Required action: Without any of the pictures, transcribe all the lines below exactly.

Data section:
- Opening Delimiter -

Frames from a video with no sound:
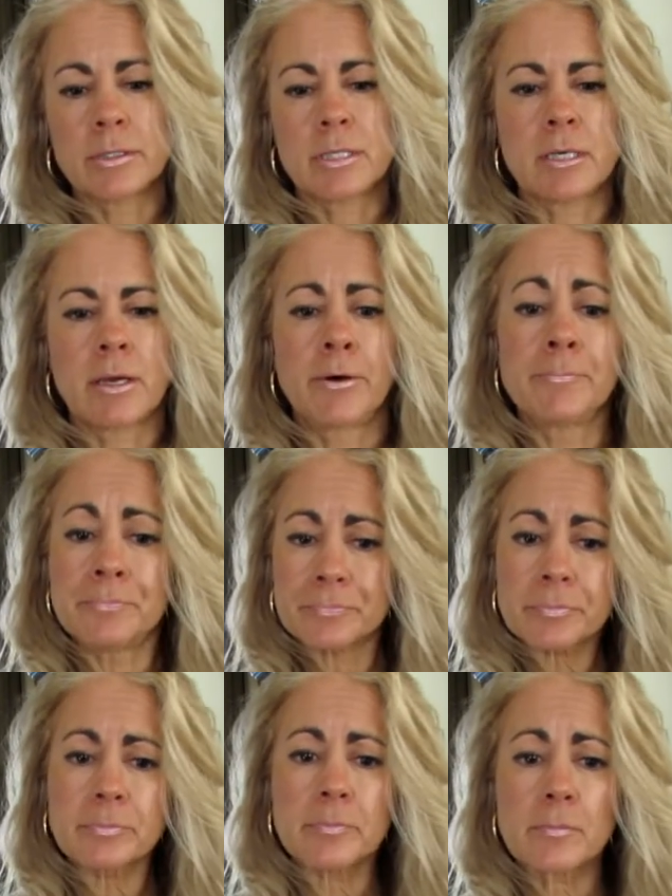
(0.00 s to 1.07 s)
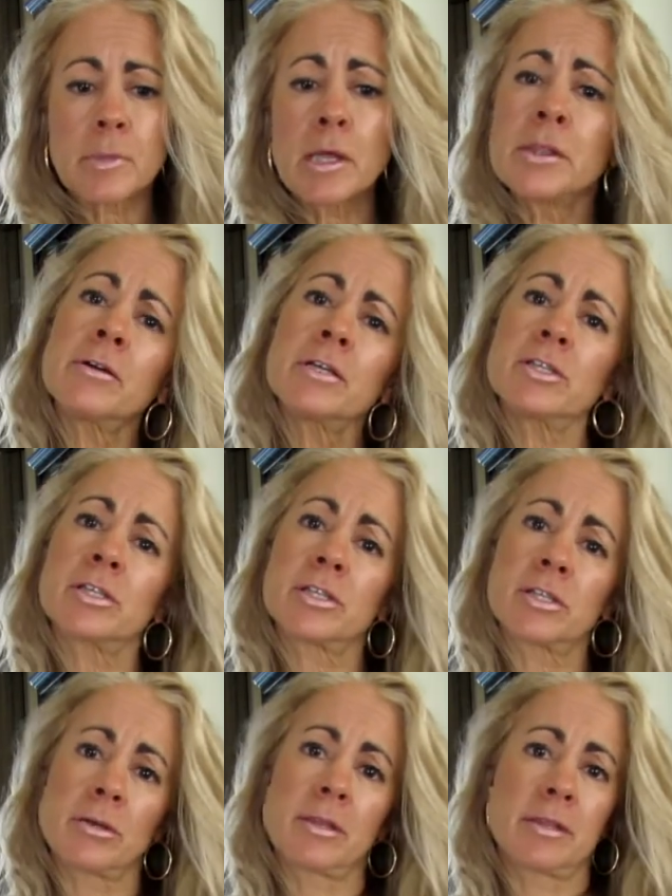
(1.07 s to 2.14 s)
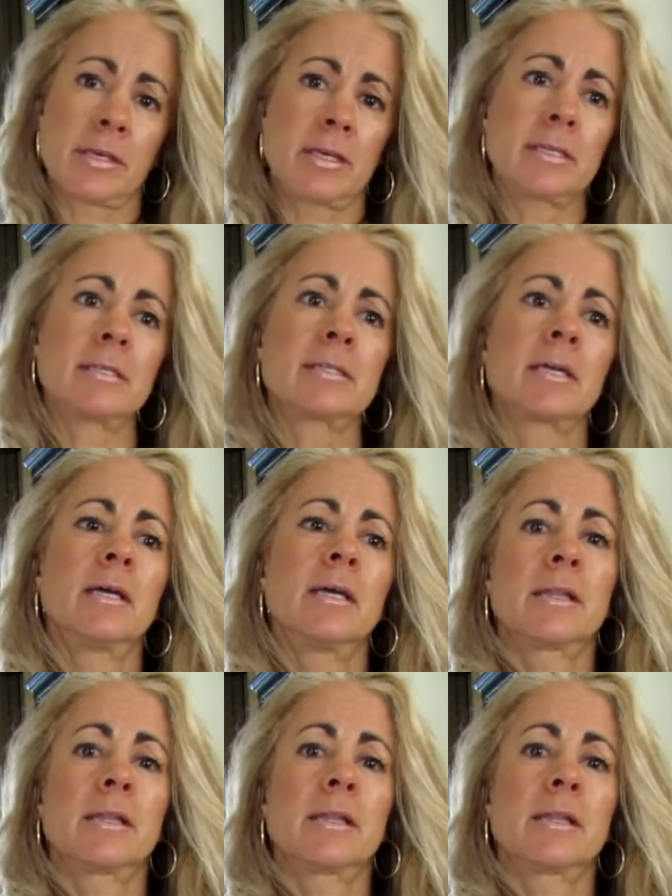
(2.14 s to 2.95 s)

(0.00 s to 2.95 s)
So there are just certain things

- Closing Delimiter -

Final answer:
Frames from a video with no sound:
(0.00 s to 1.07 s)
(1.07 s to 2.14 s)
(2.14 s to 2.95 s)

(0.00 s to 2.95 s)
So there are just certain things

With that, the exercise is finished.